* **TASK STATEMENT**: After removing every image, reproduce the data exactly as it appears.

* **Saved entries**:
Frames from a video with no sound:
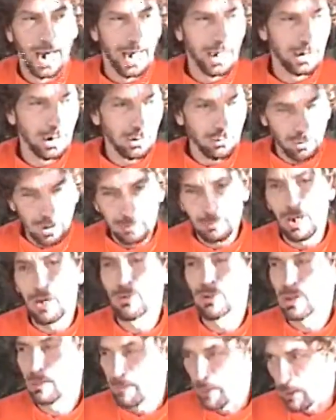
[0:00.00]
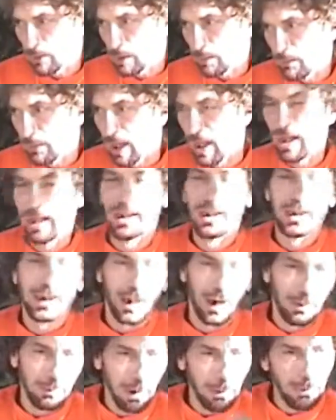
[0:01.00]
I had a dream I was a butterfly.
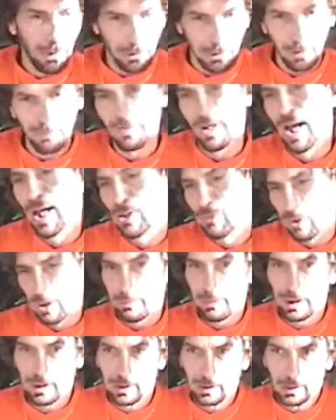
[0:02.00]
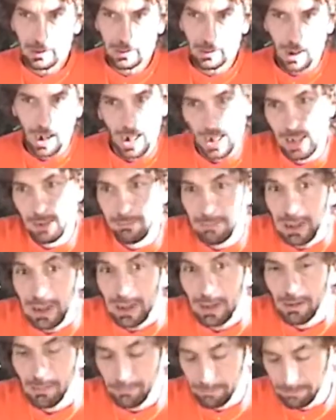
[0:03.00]
Now I'm a butterfly dreaming I am me.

* **COMPLETED EXERCISE**:
Frames from a video with no sound:
[0:00.00]
[0:01.00]
I had a dream I was a butterfly.
[0:02.00]
[0:03.00]
Now I'm a butterfly dreaming I am me.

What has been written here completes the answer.